## Data for this exercise
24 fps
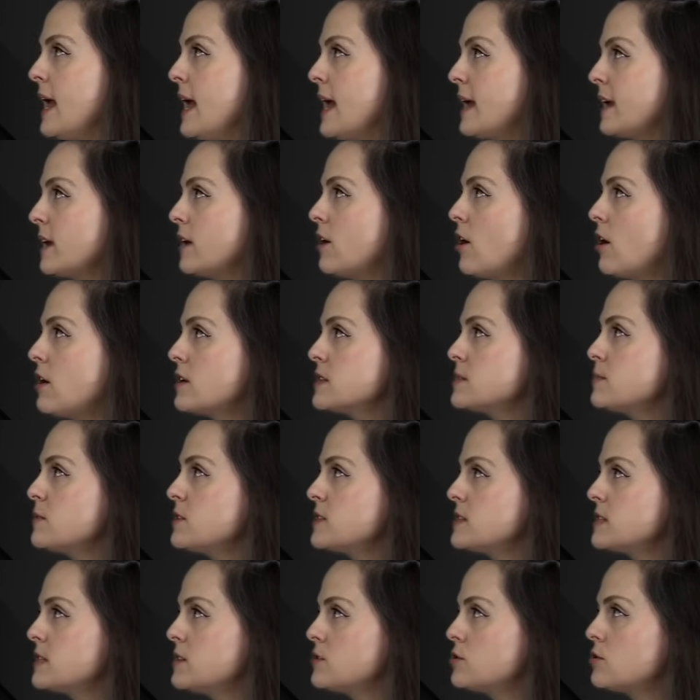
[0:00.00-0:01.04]
It can cause
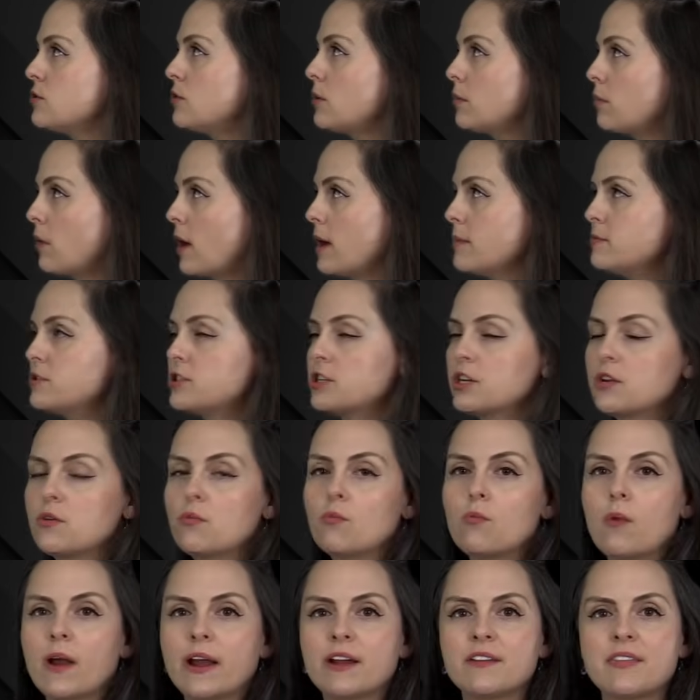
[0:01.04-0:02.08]
placental
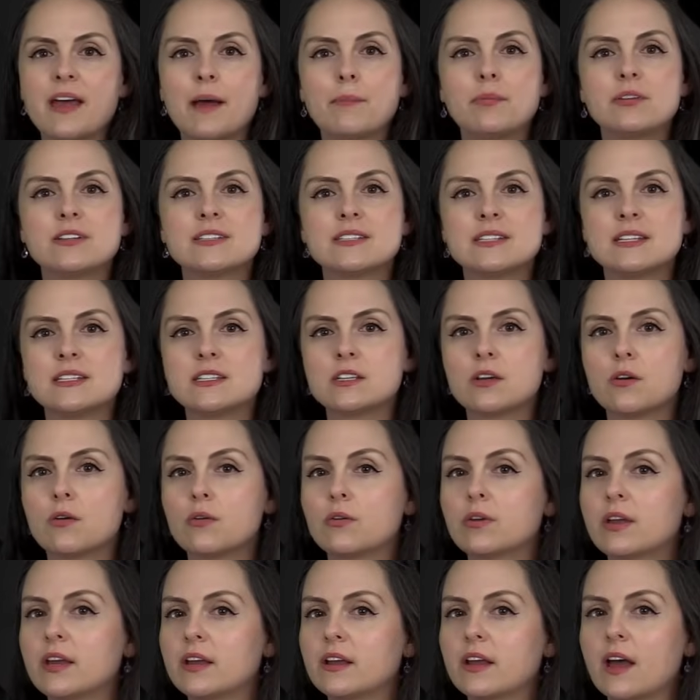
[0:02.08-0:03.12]
abruption, where that
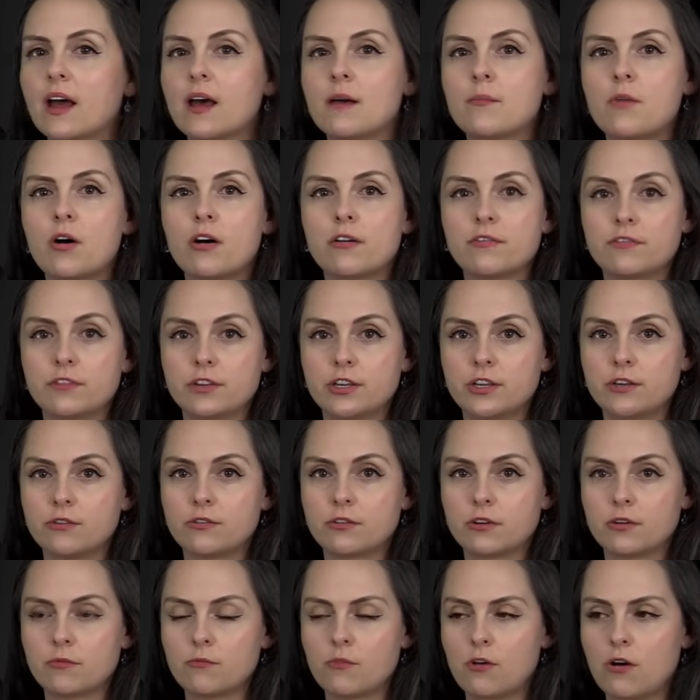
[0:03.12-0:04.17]
placenta can come off the
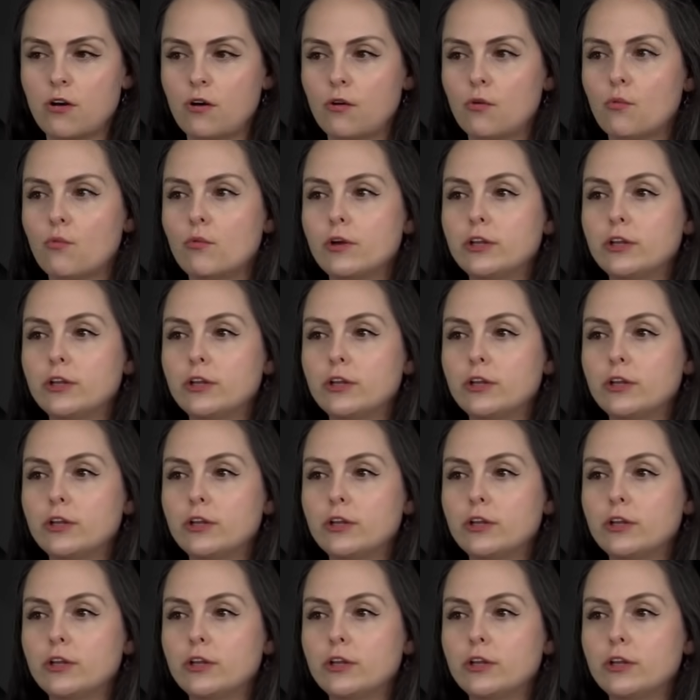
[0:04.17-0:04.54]
uterine wall.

## Task details
Each record above is to be written out exactly; the pictures are not.

## Exercise response
24 fps
[0:00.00-0:01.04]
It can cause
[0:01.04-0:02.08]
placental
[0:02.08-0:03.12]
abruption, where that
[0:03.12-0:04.17]
placenta can come off the
[0:04.17-0:04.54]
uterine wall.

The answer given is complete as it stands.